Return the records word for word. Pictures do not belong in the copy.

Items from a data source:

::::::::::

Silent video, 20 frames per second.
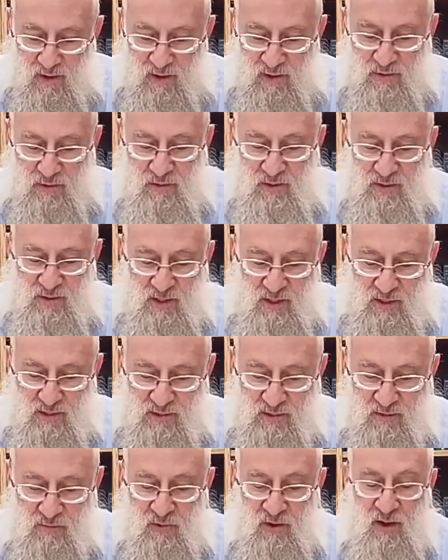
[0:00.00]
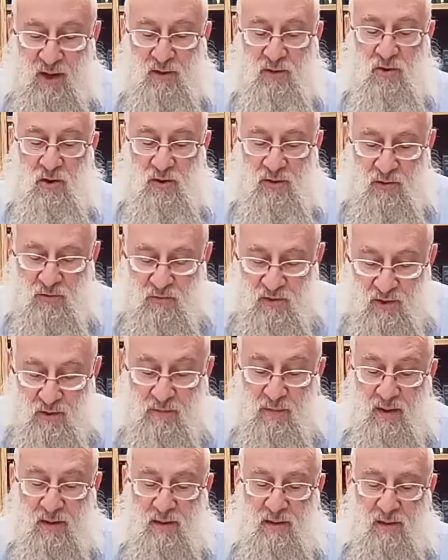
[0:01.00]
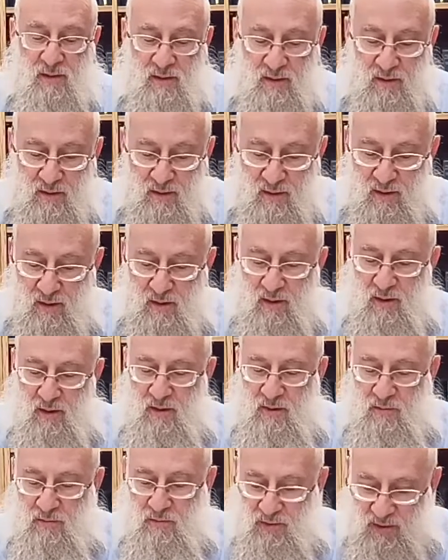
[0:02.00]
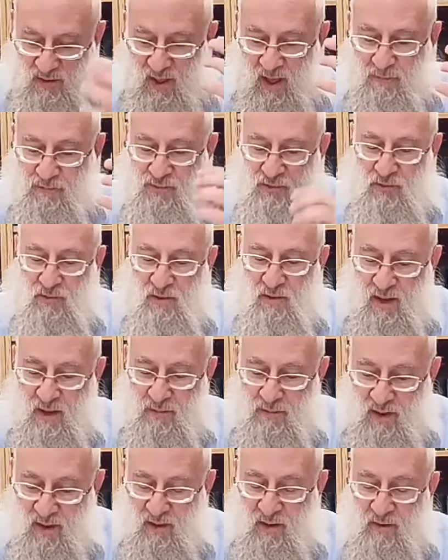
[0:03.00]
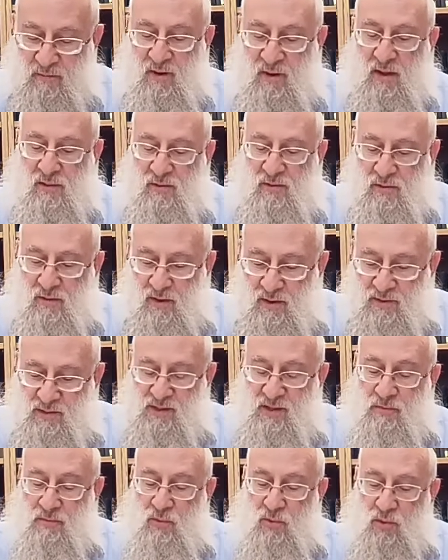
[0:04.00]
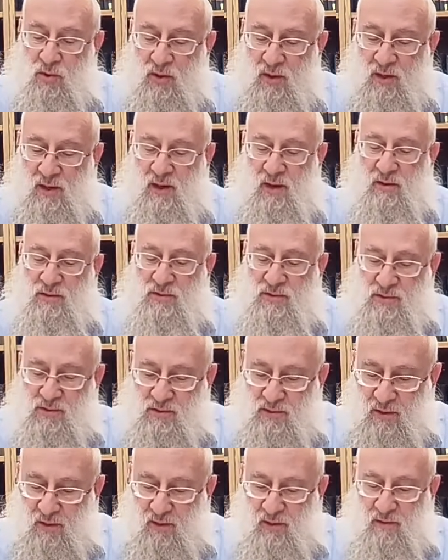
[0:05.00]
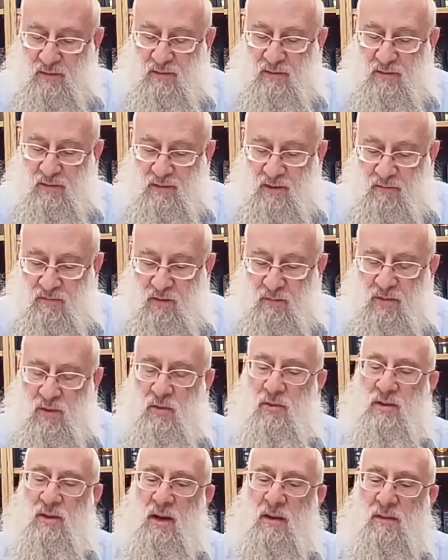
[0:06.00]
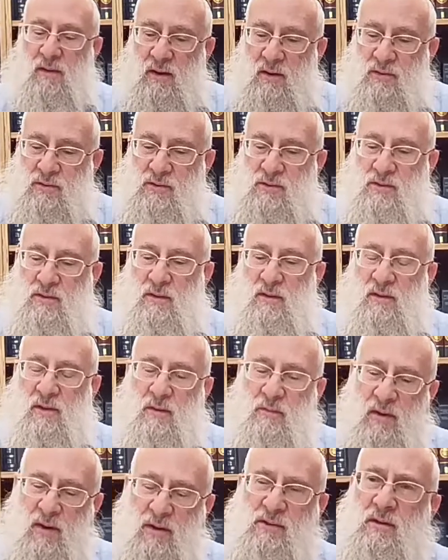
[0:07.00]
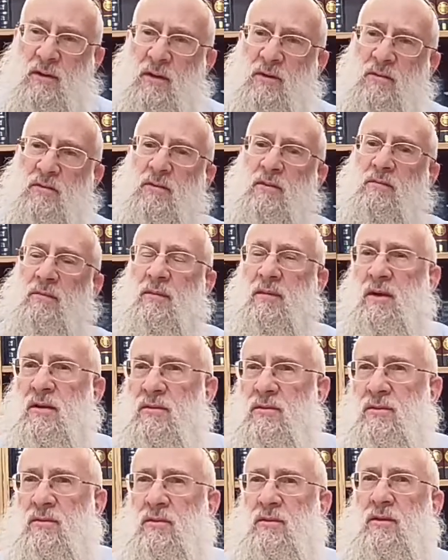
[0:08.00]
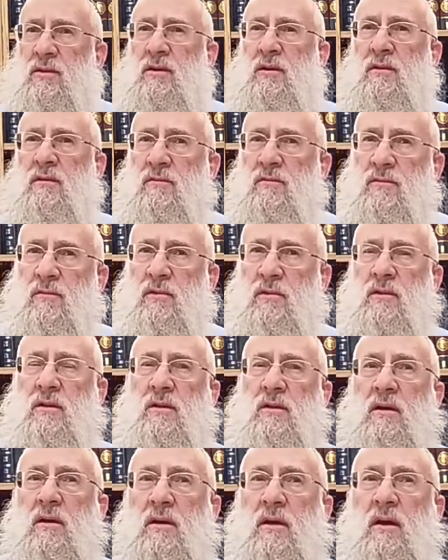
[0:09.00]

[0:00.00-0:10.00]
So he says, we're not called a real Beit Din with the absolute name, rather a samuch in Eretz Yisrael. You have to be ordained in Eretz Yisrael. The Gemara on Sanhedrin, page 13, 14.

::::::::::

* RESPONSE AREA
Silent video, 20 frames per second.
[0:00.00]
[0:01.00]
[0:02.00]
[0:03.00]
[0:04.00]
[0:05.00]
[0:06.00]
[0:07.00]
[0:08.00]
[0:09.00]

[0:00.00-0:10.00]
So he says, we're not called a real Beit Din with the absolute name, rather a samuch in Eretz Yisrael. You have to be ordained in Eretz Yisrael. The Gemara on Sanhedrin, page 13, 14.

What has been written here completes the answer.